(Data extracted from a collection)
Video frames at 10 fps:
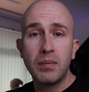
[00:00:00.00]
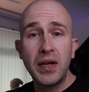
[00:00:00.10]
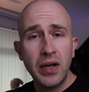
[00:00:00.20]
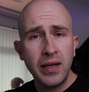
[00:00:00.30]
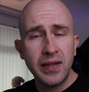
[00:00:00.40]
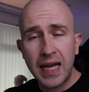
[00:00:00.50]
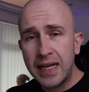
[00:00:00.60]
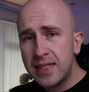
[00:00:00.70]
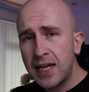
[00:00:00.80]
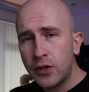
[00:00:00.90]
My ninth
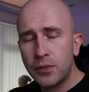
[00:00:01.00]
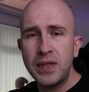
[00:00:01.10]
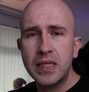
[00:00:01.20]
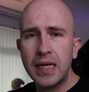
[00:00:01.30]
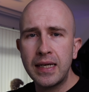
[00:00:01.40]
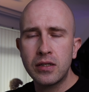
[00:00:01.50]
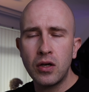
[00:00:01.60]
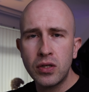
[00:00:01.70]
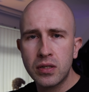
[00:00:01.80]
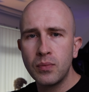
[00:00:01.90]
and tenth mistakes
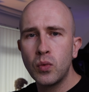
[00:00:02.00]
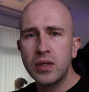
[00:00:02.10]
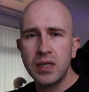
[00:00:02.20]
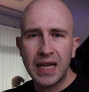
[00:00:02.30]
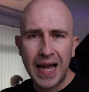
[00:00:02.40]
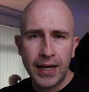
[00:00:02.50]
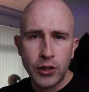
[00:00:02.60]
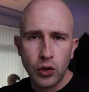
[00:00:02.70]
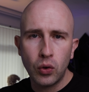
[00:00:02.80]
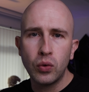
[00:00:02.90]
are somewhat
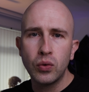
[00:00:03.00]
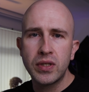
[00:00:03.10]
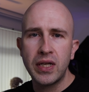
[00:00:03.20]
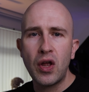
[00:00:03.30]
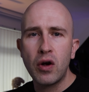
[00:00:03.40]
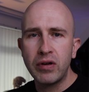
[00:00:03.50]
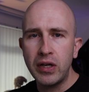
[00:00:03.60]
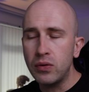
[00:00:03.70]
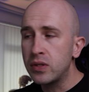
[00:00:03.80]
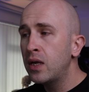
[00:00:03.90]
catch-all
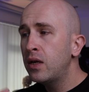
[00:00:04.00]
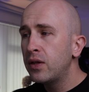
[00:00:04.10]
scenarios.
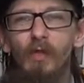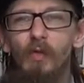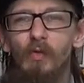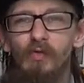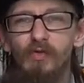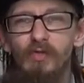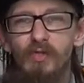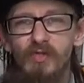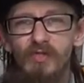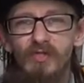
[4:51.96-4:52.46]

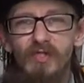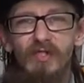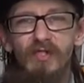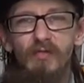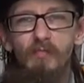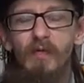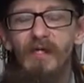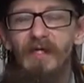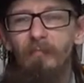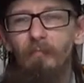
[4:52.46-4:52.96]
cultures and
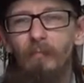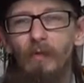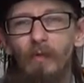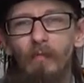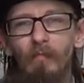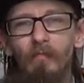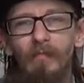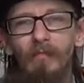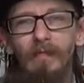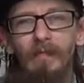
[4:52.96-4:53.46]
its
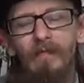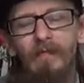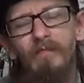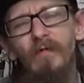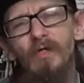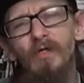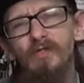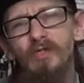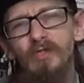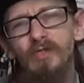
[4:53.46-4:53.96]
people. You've
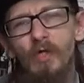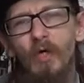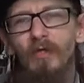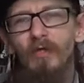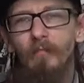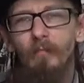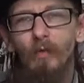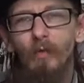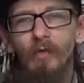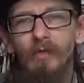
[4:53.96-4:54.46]
not just
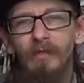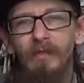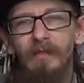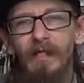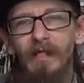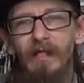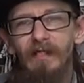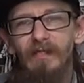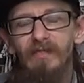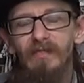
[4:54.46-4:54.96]
got the
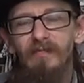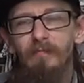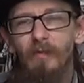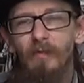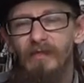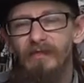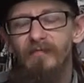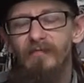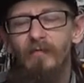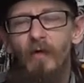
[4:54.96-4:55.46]
Brooklynites,
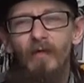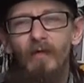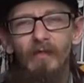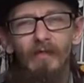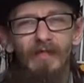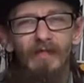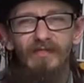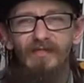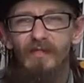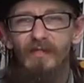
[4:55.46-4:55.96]
but you've got the
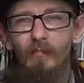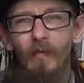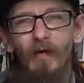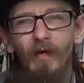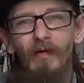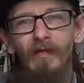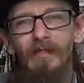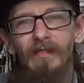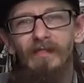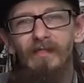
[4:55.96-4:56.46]
Latin
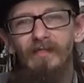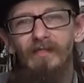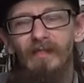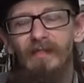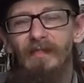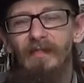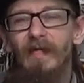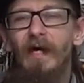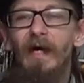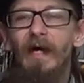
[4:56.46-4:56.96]
Americans
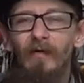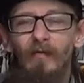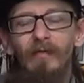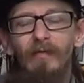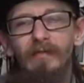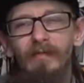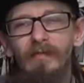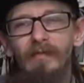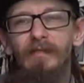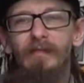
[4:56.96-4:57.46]
in there
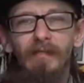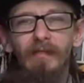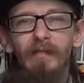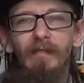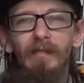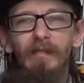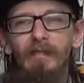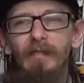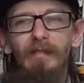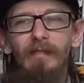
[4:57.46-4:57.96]
and
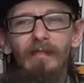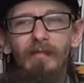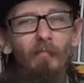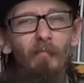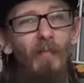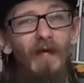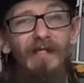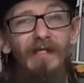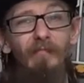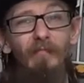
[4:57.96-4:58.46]

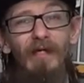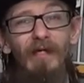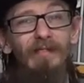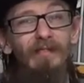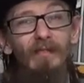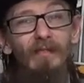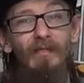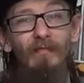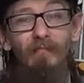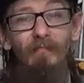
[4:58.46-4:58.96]
many,
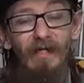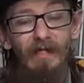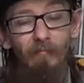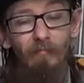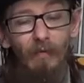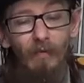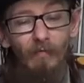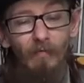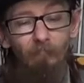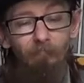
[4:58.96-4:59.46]
many other
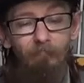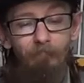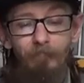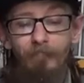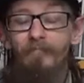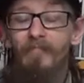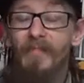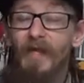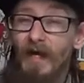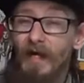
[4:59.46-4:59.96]
people.
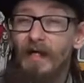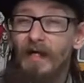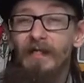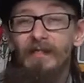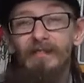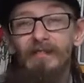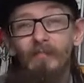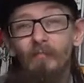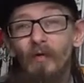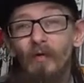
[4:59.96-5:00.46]

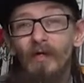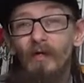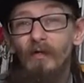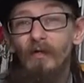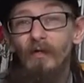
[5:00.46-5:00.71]
And they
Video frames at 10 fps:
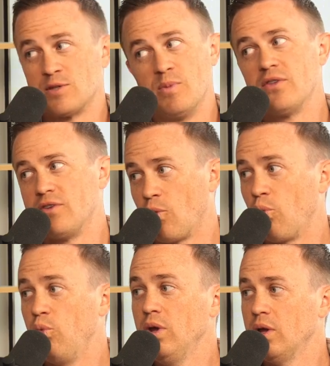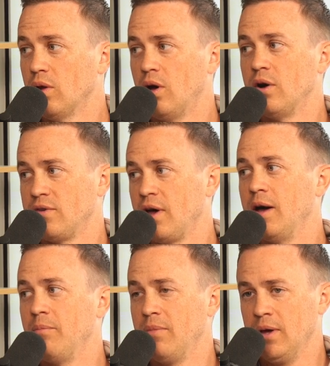months is a really long
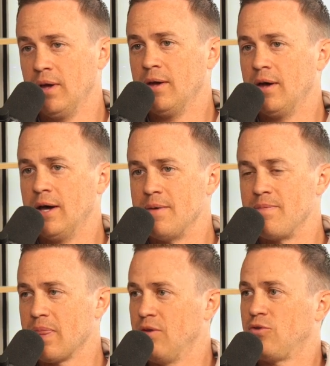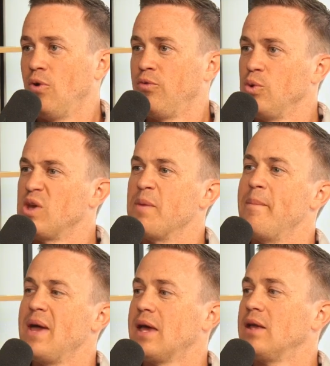time. So hopefully we can
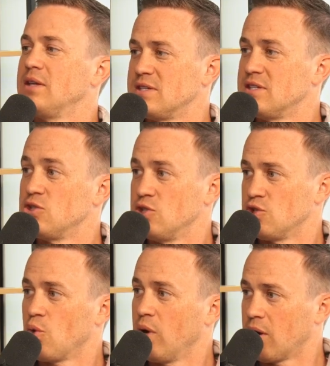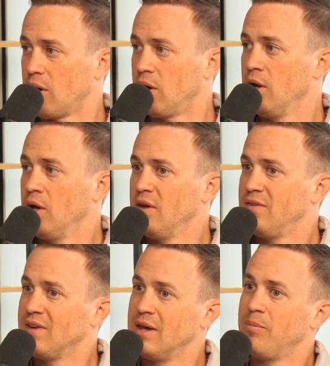make decisions quicker
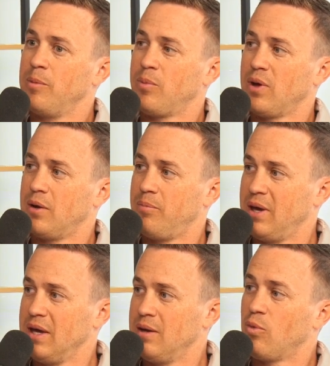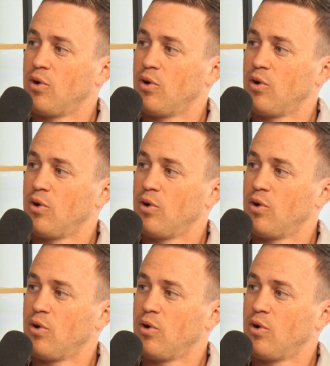to get people out of pain more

**What the exercise asks:** The required output is the exact run of lines from the start of the records through the line containing "[00:00:02.80]", both ends included, with no pictures.

**Response:**
Video frames at 10 fps:
[00:00:00.00]
[00:00:00.10]
[00:00:00.20]
[00:00:00.30]
[00:00:00.40]
[00:00:00.50]
[00:00:00.60]
[00:00:00.70]
[00:00:00.80]
[00:00:00.90]
My ninth
[00:00:01.00]
[00:00:01.10]
[00:00:01.20]
[00:00:01.30]
[00:00:01.40]
[00:00:01.50]
[00:00:01.60]
[00:00:01.70]
[00:00:01.80]
[00:00:01.90]
and tenth mistakes
[00:00:02.00]
[00:00:02.10]
[00:00:02.20]
[00:00:02.30]
[00:00:02.40]
[00:00:02.50]
[00:00:02.60]
[00:00:02.70]
[00:00:02.80]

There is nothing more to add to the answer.